I believe in the doctrine of stare decisis, that is, that the law is a science, the leading principles of which are settled and should not be open for discussion upon elevation to the bench of every new judge, however subtle his intellect, profound his learning, logical his reasoning, or acute his sense of justice. Upon the certainty of rules of law citizens enter into contracts, purchase property, and otherwise plan their course of action. Law is founded upon reason, but this means the reasoning which is the result of the general intelligence, learning, and experience of mankind over a protracted period of time and not of the individual reasoning of one or of several judges. (15 C. J. (1918) 916, see. 304.)
I am also of the opinion that the rule of law which has obtained in this state for twenty years (Sheldon v. James, supra), requiring a pedestrian to make reasonable use of his eyes and ears to avoid being injured when crossing a public thoroughfare is a sound and beneficial principle of law.
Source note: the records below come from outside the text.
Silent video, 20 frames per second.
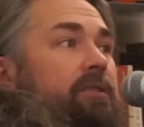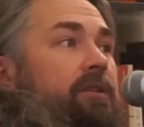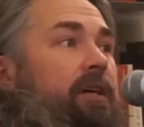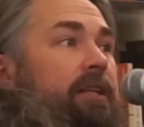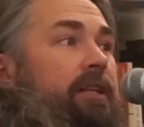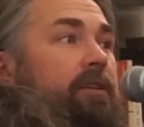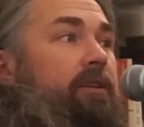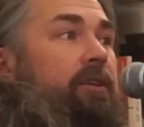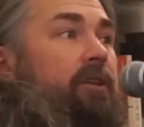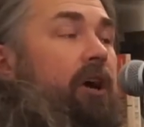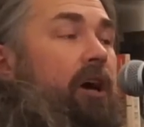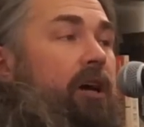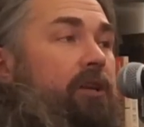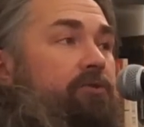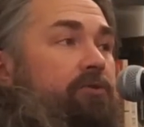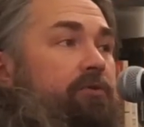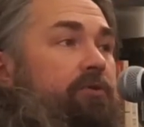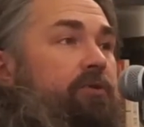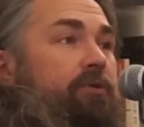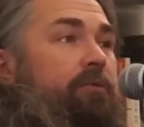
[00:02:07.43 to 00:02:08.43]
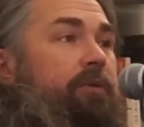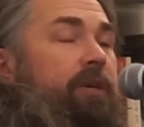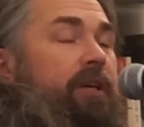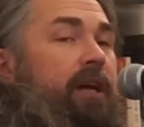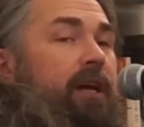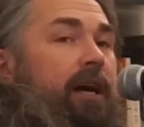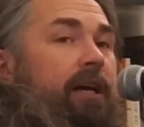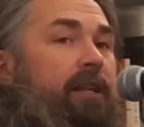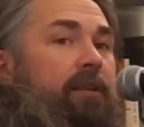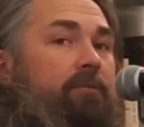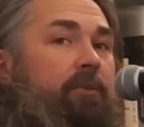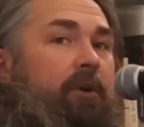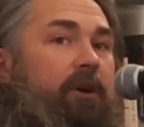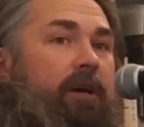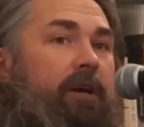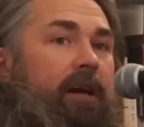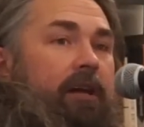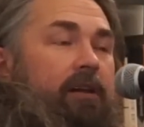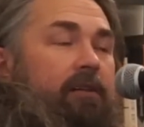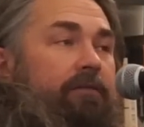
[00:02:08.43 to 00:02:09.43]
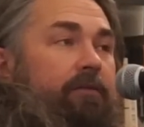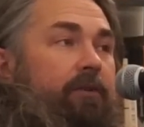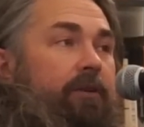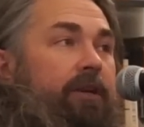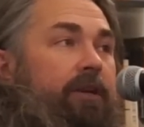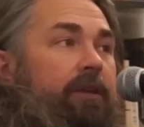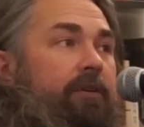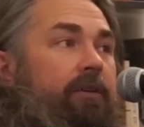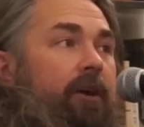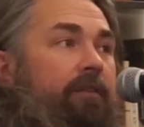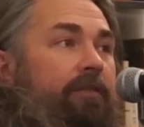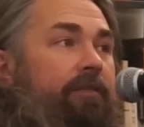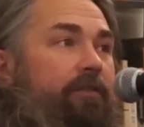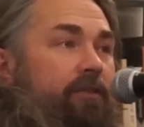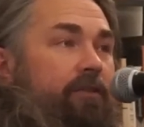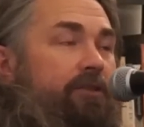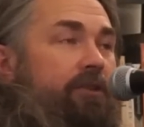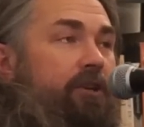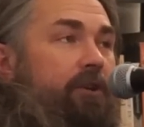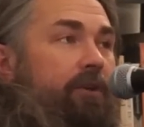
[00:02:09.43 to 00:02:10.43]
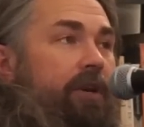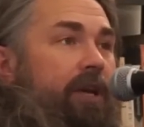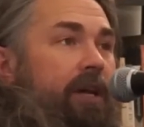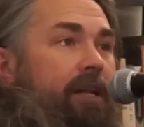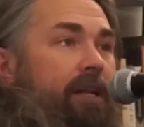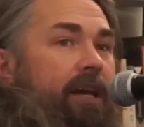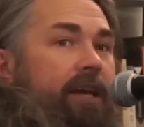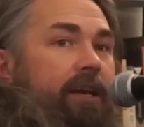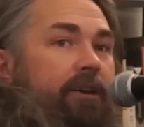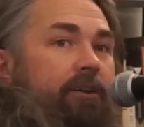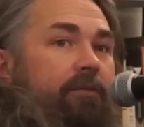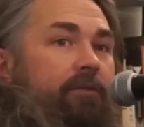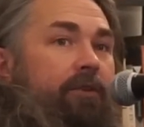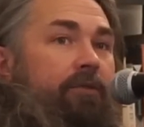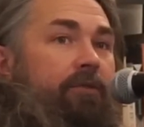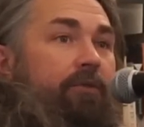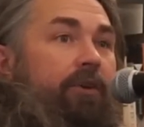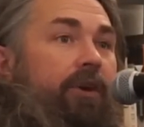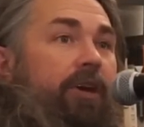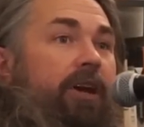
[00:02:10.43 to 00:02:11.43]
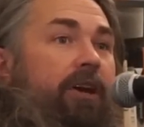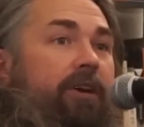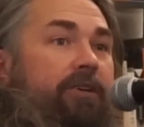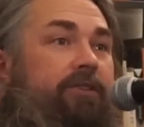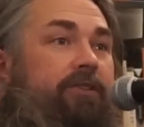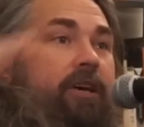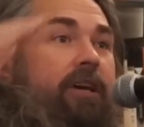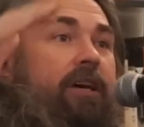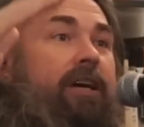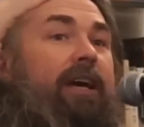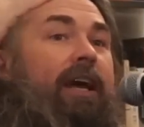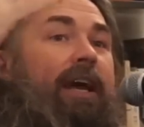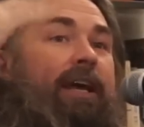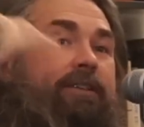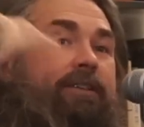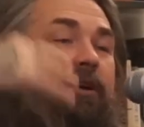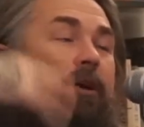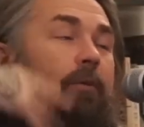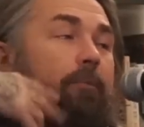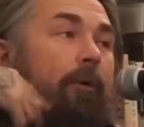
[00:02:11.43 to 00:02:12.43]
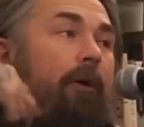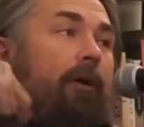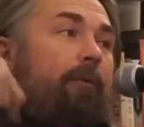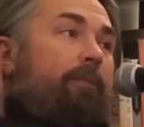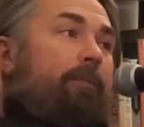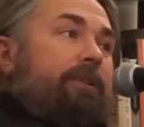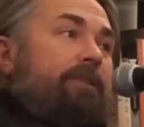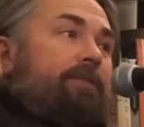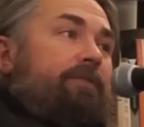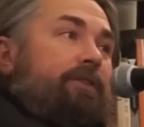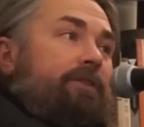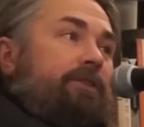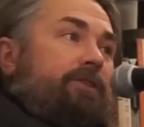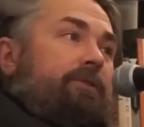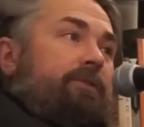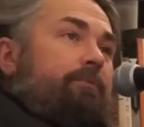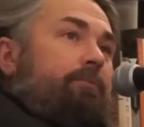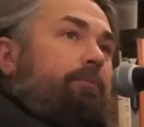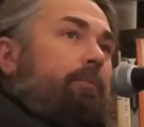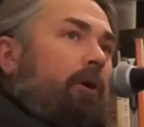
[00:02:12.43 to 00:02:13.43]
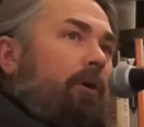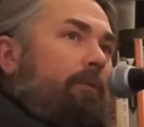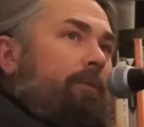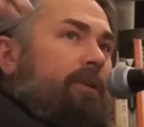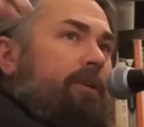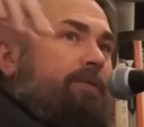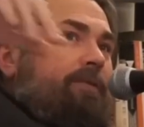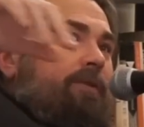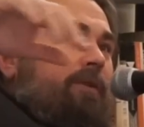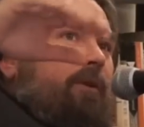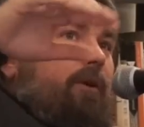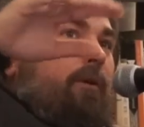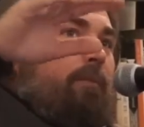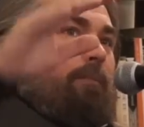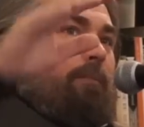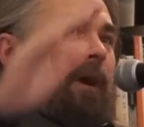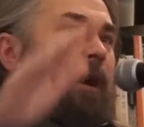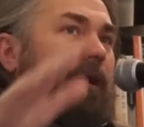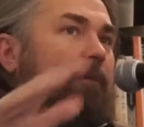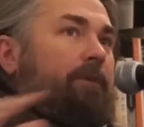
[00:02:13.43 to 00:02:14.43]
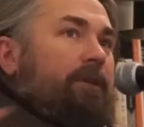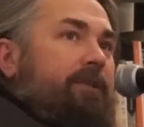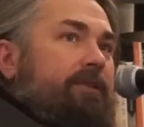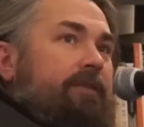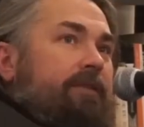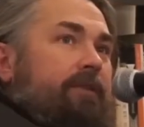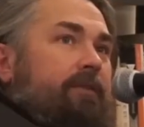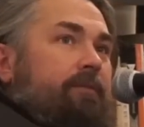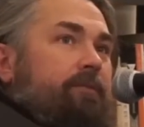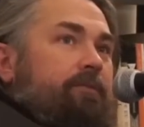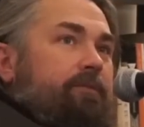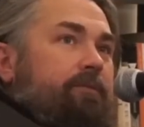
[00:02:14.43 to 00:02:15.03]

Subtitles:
at the Lodge Room in Highland Park, California. Our first show in LA in over 3 years. It's our bar mitzvah or bat mitzvah?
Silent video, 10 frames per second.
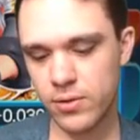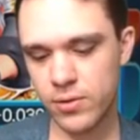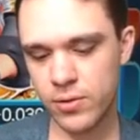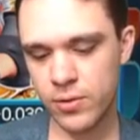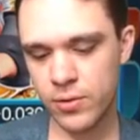
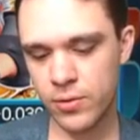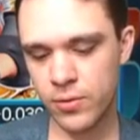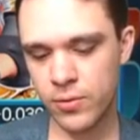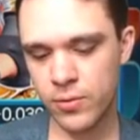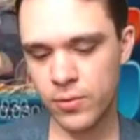
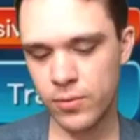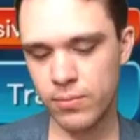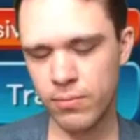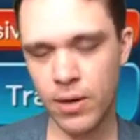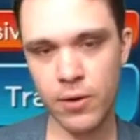to
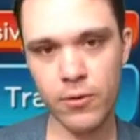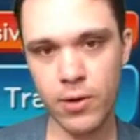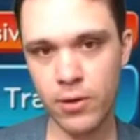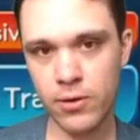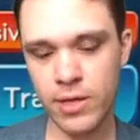
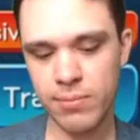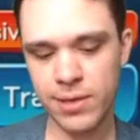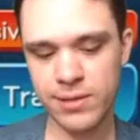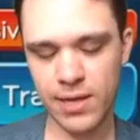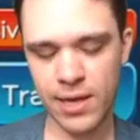monocolored
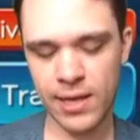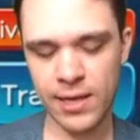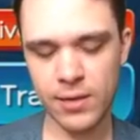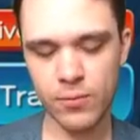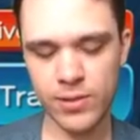Keyblades,
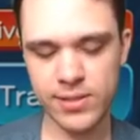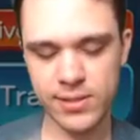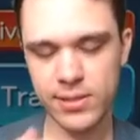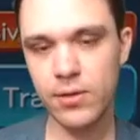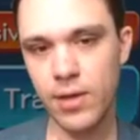and we
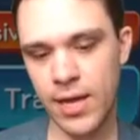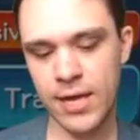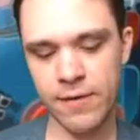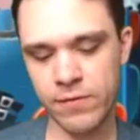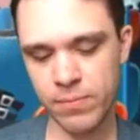still
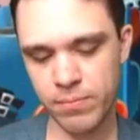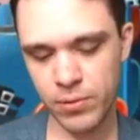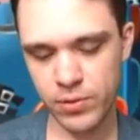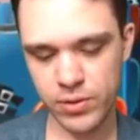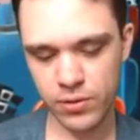have the
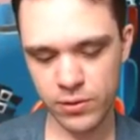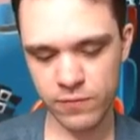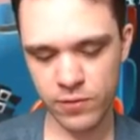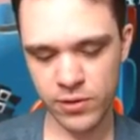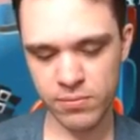boosters
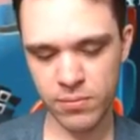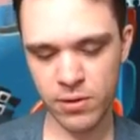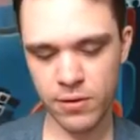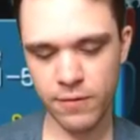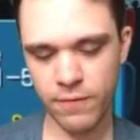for this
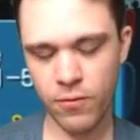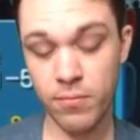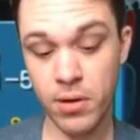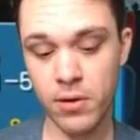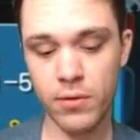month for
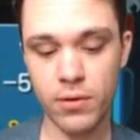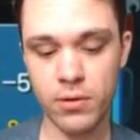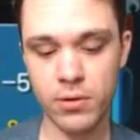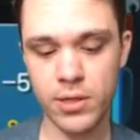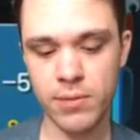
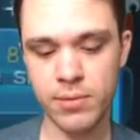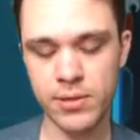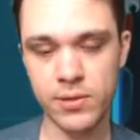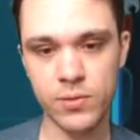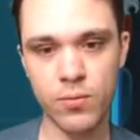monocolored
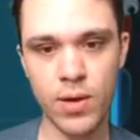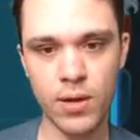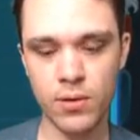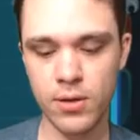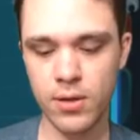Keyblades as
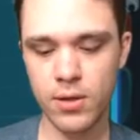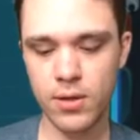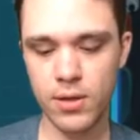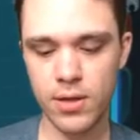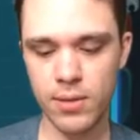well.
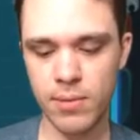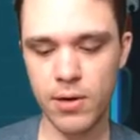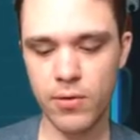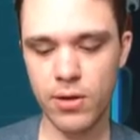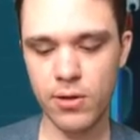Uh,
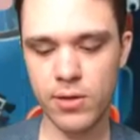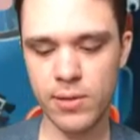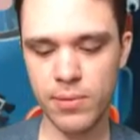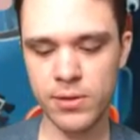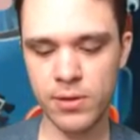monocolored
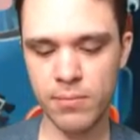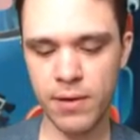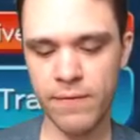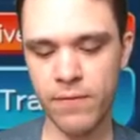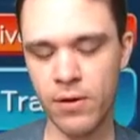Keyblades are
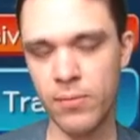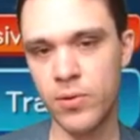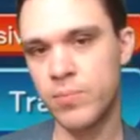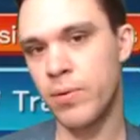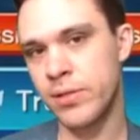by far the
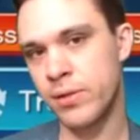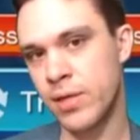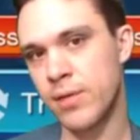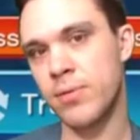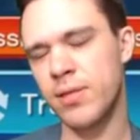most busted
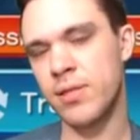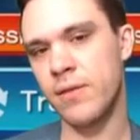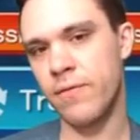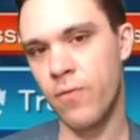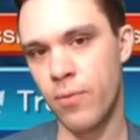Keyblades in
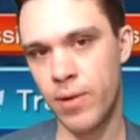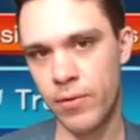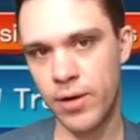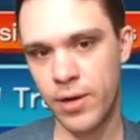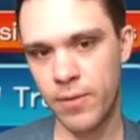the
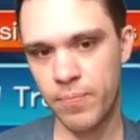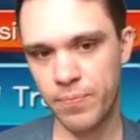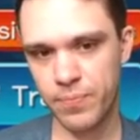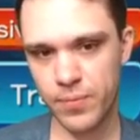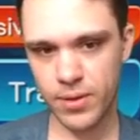format right now.
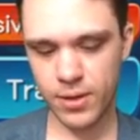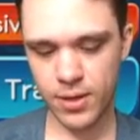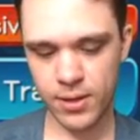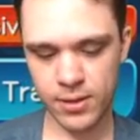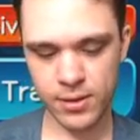
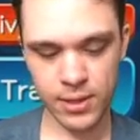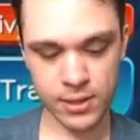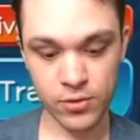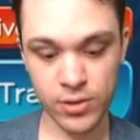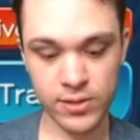Uh,
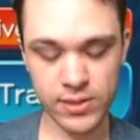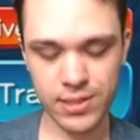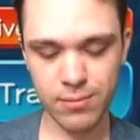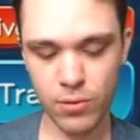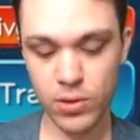like, you can
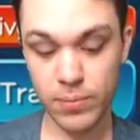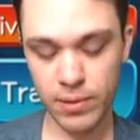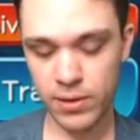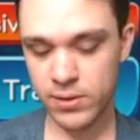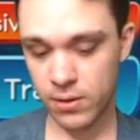see the
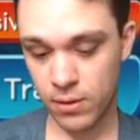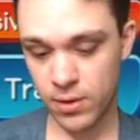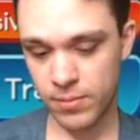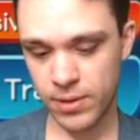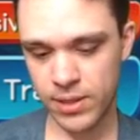multipliers
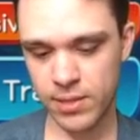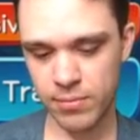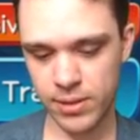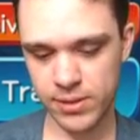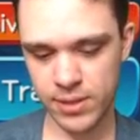on my
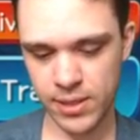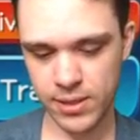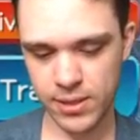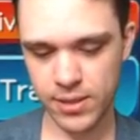Keyblades. Like,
I therefore cannot join in the opinion of my learned associates, in view of the conceded facts of the instant ease that plaintiff did not look to his right or left at any time after leaving the curb and proceeding in a southerly direction on Broadway across Ninth Street, since if he had looked at any time after stepping into the street he would have seen the automobile driven by defendant Unger and would have avoided being injured.
In my view of the law and the facts of this case the order from which an appeal has been taken should be reversed.
. A petition by appellants to have the cause heard to the Supreme Court, after judgment in the District Court of Appeal, was denied by the Supreme Court on June 2, 1938.